(Extracted records)
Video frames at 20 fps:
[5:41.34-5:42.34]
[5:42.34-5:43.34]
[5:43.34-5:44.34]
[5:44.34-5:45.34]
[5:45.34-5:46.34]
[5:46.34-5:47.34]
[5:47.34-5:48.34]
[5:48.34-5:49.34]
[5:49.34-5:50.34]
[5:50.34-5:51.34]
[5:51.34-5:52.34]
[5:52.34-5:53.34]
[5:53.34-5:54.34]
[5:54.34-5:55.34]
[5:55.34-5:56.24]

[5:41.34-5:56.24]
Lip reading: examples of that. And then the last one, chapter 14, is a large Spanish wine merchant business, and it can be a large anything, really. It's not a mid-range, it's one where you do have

--

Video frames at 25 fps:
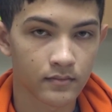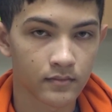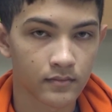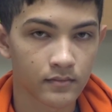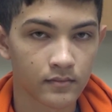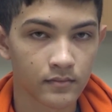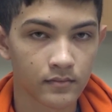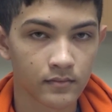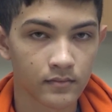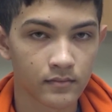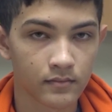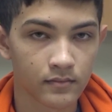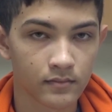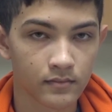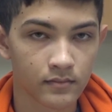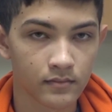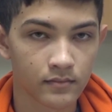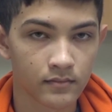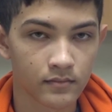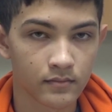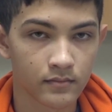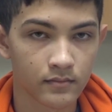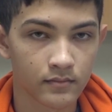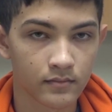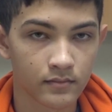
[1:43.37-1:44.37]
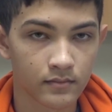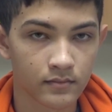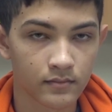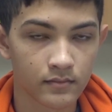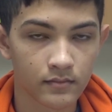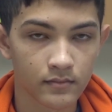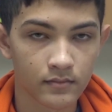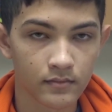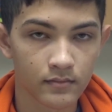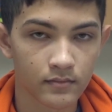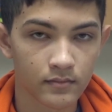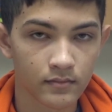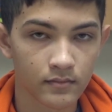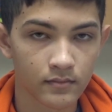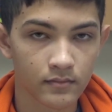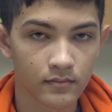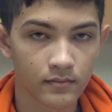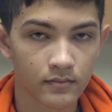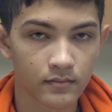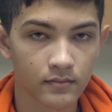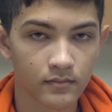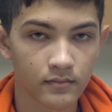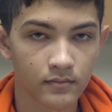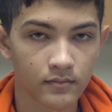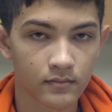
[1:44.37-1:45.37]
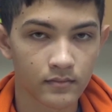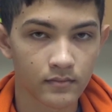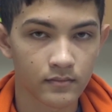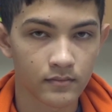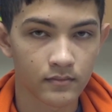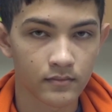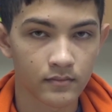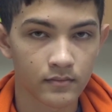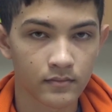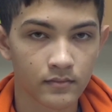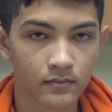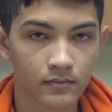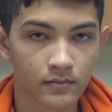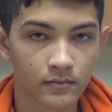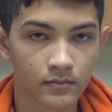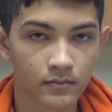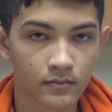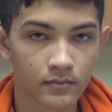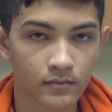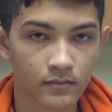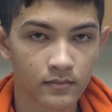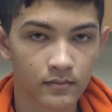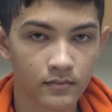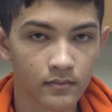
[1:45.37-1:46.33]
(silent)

**Work to complete**
Take the entries above and return only the lines from the one with "Video frames at 20" to the one with "Lip reading: examples", both included, unchanged.

**Answer**
Video frames at 20 fps:
[5:41.34-5:42.34]
[5:42.34-5:43.34]
[5:43.34-5:44.34]
[5:44.34-5:45.34]
[5:45.34-5:46.34]
[5:46.34-5:47.34]
[5:47.34-5:48.34]
[5:48.34-5:49.34]
[5:49.34-5:50.34]
[5:50.34-5:51.34]
[5:51.34-5:52.34]
[5:52.34-5:53.34]
[5:53.34-5:54.34]
[5:54.34-5:55.34]
[5:55.34-5:56.24]

[5:41.34-5:56.24]
Lip reading: examples of that. And then the last one, chapter 14, is a large Spanish wine merchant business, and it can be a large anything, really. It's not a mid-range, it's one where you do have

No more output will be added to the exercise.